Caracciolo a La7: “500 aerei Usa dalle basi italiane? Che dentro ci siano panini o bombe, è un’azione di guerra. Meloni riferisca in Parlamento”
“Se Giorgia Meloni non deve riferire in questo caso, mi domando quando”. Così a Otto e mezzo (La7) il direttore di Limes Lucio Caracciolo parte dal punto politico più scoperto: dopo le parole del segretario generale della Nato Mark Rutte sui voli americani partiti dalle basi in Italia per l’operazione contro l’Iran, il governo deve chiarire in Parlamento.
Per Caracciolo, però, la frase di Rutte va letta anzitutto in chiave atlantica: “Chi è questo signor Rutte? È il segretario generale della Nato, già primo ministro olandese, che deve dimostrare a se stesso magari, ma poi soprattutto a Trump, che la Nato serve a qualcosa. Escludo che voglia mettere in ulteriore difficoltà Meloni dopo gli attriti con Trump – continua – Lui è più che altro preoccupato di farsi voler bene da papà. Il termine papà è quello che lui usa riferendosi a Trump pubblicamente in modo da ricordargli la sua devota filiazione”.
Il direttore di Limes aggiunge che il capo dell’Alleanza Atlantica ha voluto cogliere l’opportunità offerta dalla televisione più vicina al presidente americano per accreditare l’utilità della Nato agli occhi di Washington: “Ha avuto buona occasione di spiegare che la Nato è servita, parlando alla televisione privata di Trump, perché Fox News questo è”.

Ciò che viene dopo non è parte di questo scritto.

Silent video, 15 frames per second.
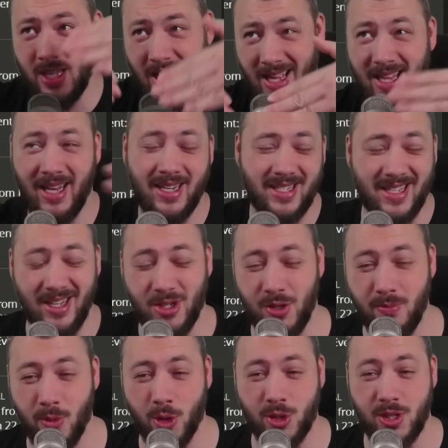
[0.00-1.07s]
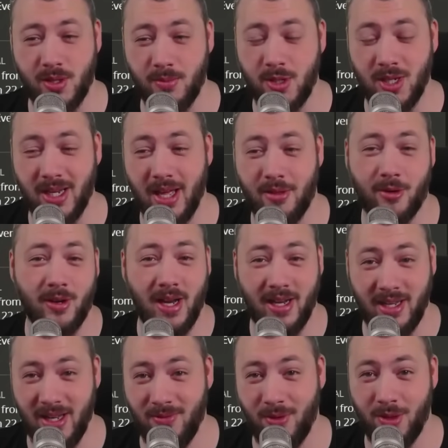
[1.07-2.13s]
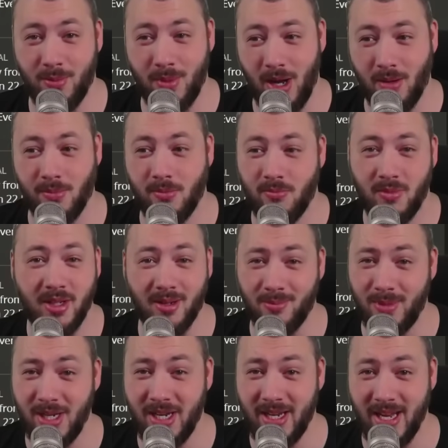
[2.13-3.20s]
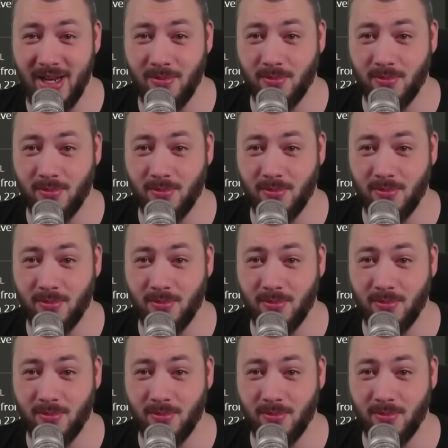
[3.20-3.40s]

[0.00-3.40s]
and then essentially merge them together and level them up. Little mini game.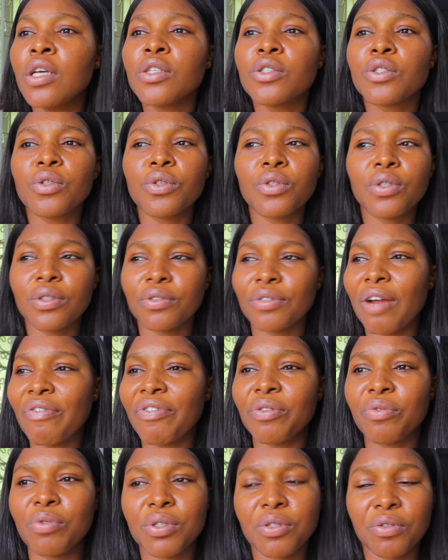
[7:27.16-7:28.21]
so the
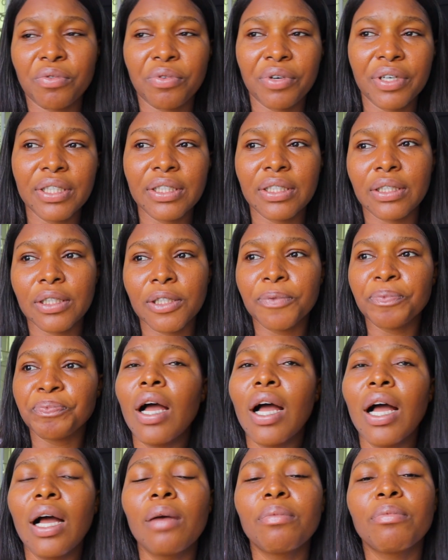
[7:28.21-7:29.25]
traffic was crazy.
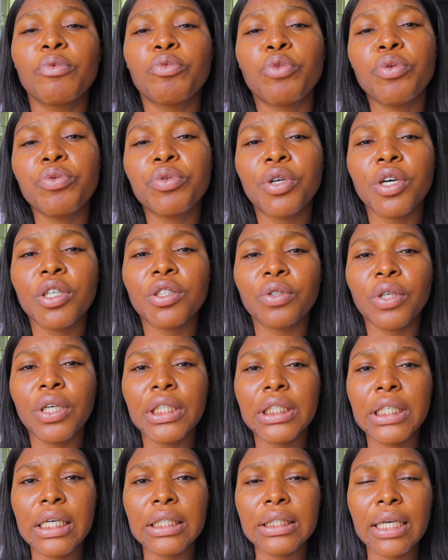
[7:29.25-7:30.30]
When we got to
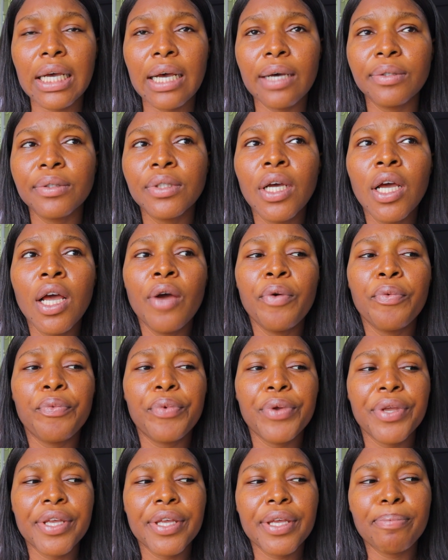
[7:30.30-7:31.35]
Asia Town,
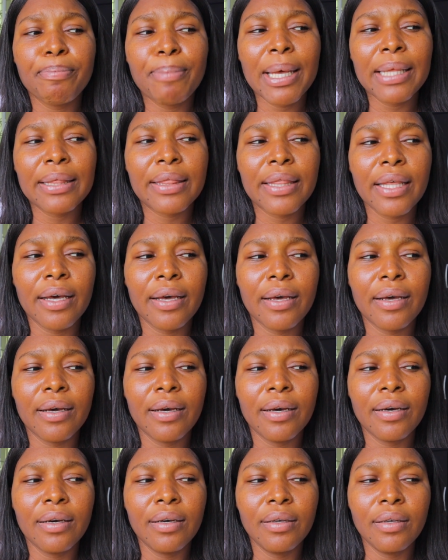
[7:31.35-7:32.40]
we met
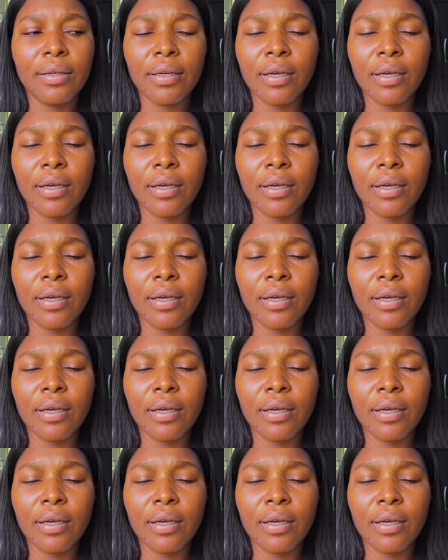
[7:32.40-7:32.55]
theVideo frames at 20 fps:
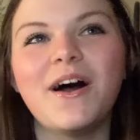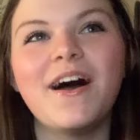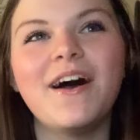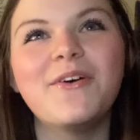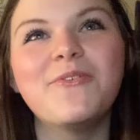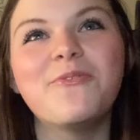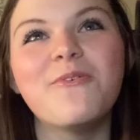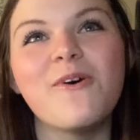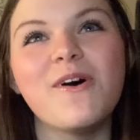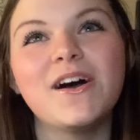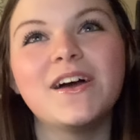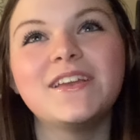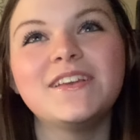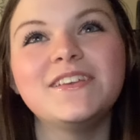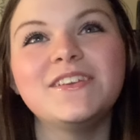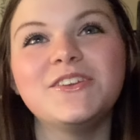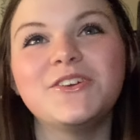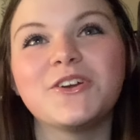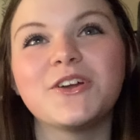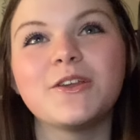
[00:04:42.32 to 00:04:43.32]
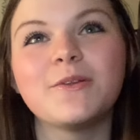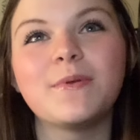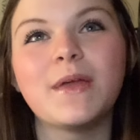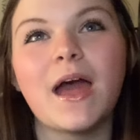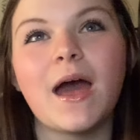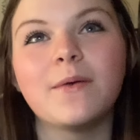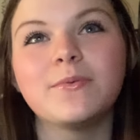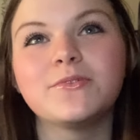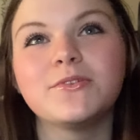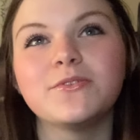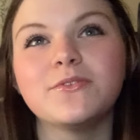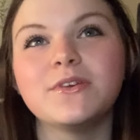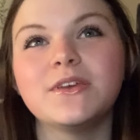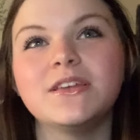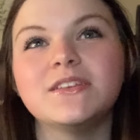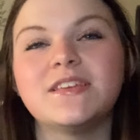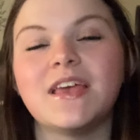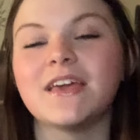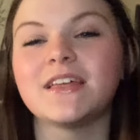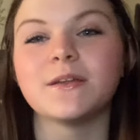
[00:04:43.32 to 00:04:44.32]
One, you're gonna be absolutely
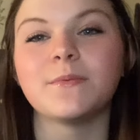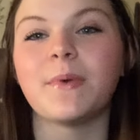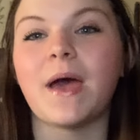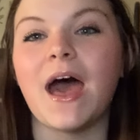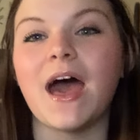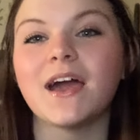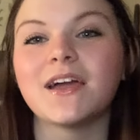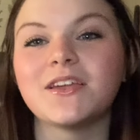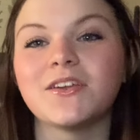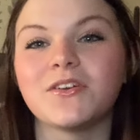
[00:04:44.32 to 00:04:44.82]
taken aback.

Al centro, però, non c’è soltanto la Nato, ci sono soprattutto le basi americane in Italia, snodo decisivo per le operazioni statunitensi nel Mediterraneo e in Medio Oriente. “Qui si entra poi in un terreno minato – avverte il giornalista – perché una parte degli accordi che regolano l’uso di queste basi sono segreti, più per volontà italiana in realtà che per volontà americana. Ma il fatto è che quando un paese come l’America entra in guerra in Medio Oriente, ha bisogno come il pane di quelle basi, e naturalmente la storia insegna che normalmente l’Italia non impedisce, salvo note eccezioni, agli americani di servire”.
Lilli Gruber richiama allora una di quelle eccezioni: Sigonella, il braccio di ferro del 1985 tra Bettino Craxi e gli Stati Uniti. Caracciolo conferma e aggiunge che “in questi giorni Trump ha rimproverato la Meloni, perché avrebbe vietato uno o due di questi atterraggi”. Ma per il direttore di Limes il dato di fondo non cambia: “L’America deve fare una guerra in Medio Oriente, gli servono le sue basi, perché di fatto sono americane dal punto di vista operativo, che sono in Italia e le usa”.
Caracciolo spiega anche che, se le basi sono formalmente in territorio italiano, ma operativamente funzionano come strumenti della proiezione americana, allora la linea difensiva del governo (autorizzazioni solo tecniche, nessuna partecipazione bellica) richiede un chiarimento pubblico, tanto più quando il segretario generale della Nato attribuisce all’Italia un ruolo che Roma respinge o ridimensiona.
Il direttore di Limes non entra nella contabilità dei singoli voli, ma mette in discussione la possibilità stessa di separare nettamente la logistica dalla guerra quando si parla di basi usate per un’operazione militare. “Se dentro ci sono dei panini o delle bombe – chiosa ironicamente – questo non credo che sia facile da stabilire, ma certamente partecipano a un’azione di guerra“.